### What is needed
Please return the listing exactly as it stands, skipping any pictures.

--- START ---

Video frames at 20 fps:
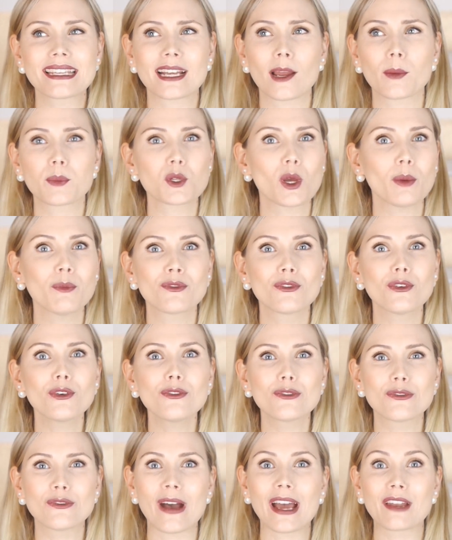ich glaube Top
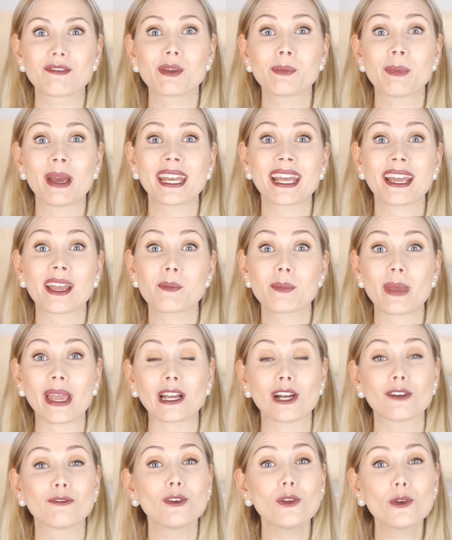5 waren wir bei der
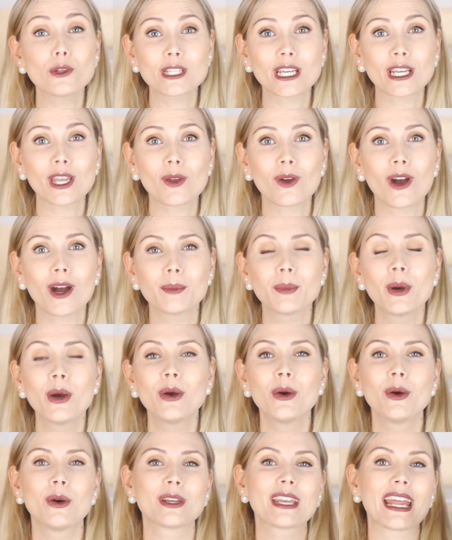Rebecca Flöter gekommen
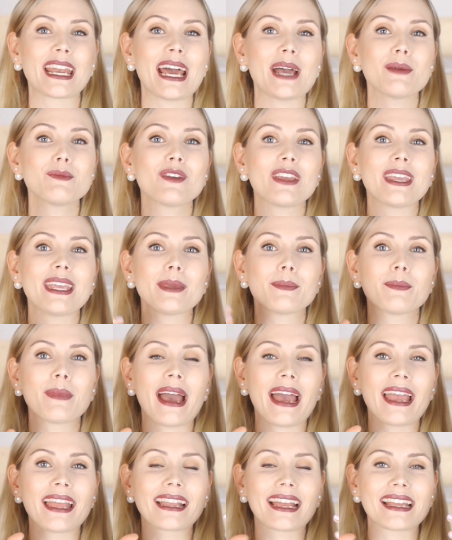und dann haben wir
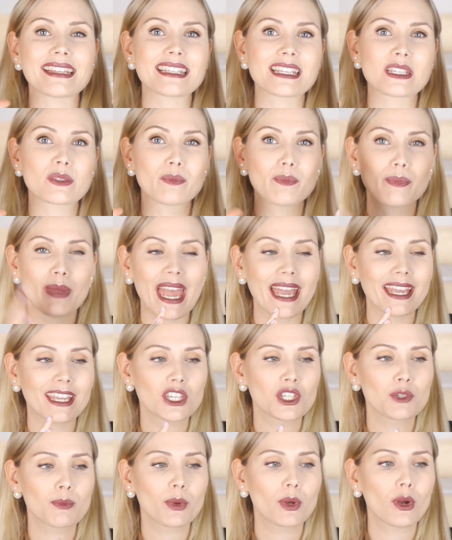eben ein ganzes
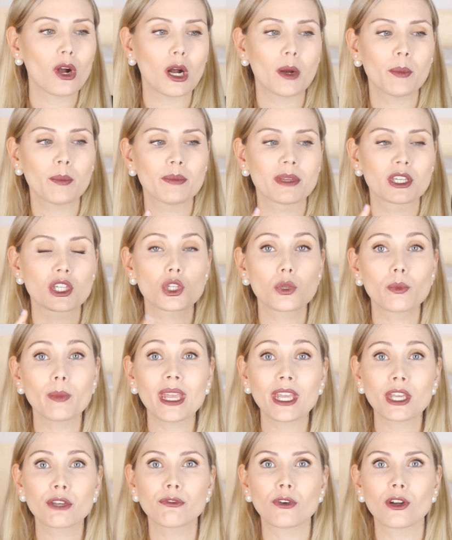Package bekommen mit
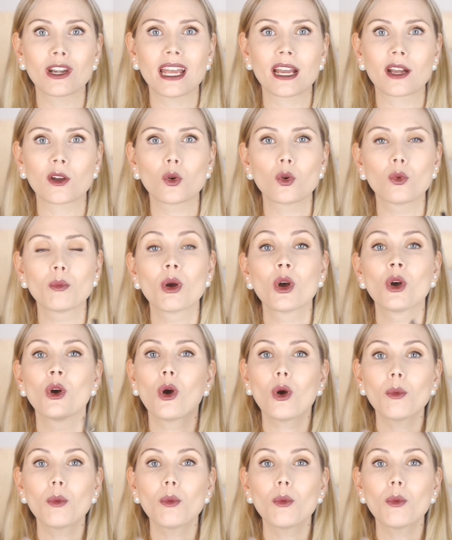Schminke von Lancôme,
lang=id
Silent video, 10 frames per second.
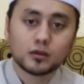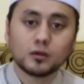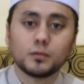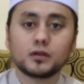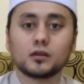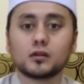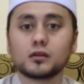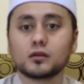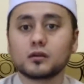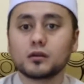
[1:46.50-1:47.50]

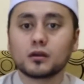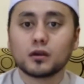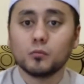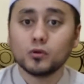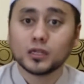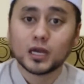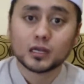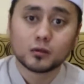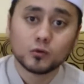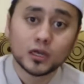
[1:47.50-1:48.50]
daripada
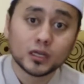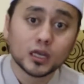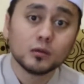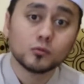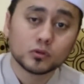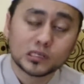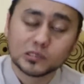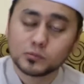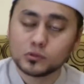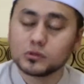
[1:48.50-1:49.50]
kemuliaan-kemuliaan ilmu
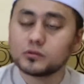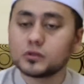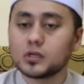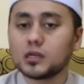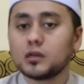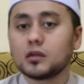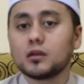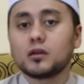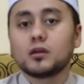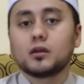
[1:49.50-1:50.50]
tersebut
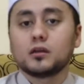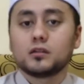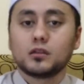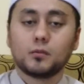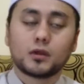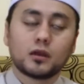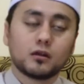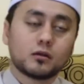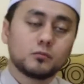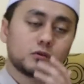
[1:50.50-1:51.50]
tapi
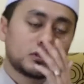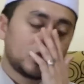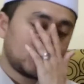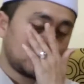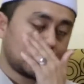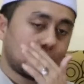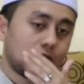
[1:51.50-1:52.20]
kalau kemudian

--- END ---

### Task answer
Video frames at 20 fps:
ich glaube Top
5 waren wir bei der
Rebecca Flöter gekommen
und dann haben wir
eben ein ganzes
Package bekommen mit
Schminke von Lancôme,
lang=id
Silent video, 10 frames per second.
[1:46.50-1:47.50]

[1:47.50-1:48.50]
daripada
[1:48.50-1:49.50]
kemuliaan-kemuliaan ilmu
[1:49.50-1:50.50]
tersebut
[1:50.50-1:51.50]
tapi
[1:51.50-1:52.20]
kalau kemudian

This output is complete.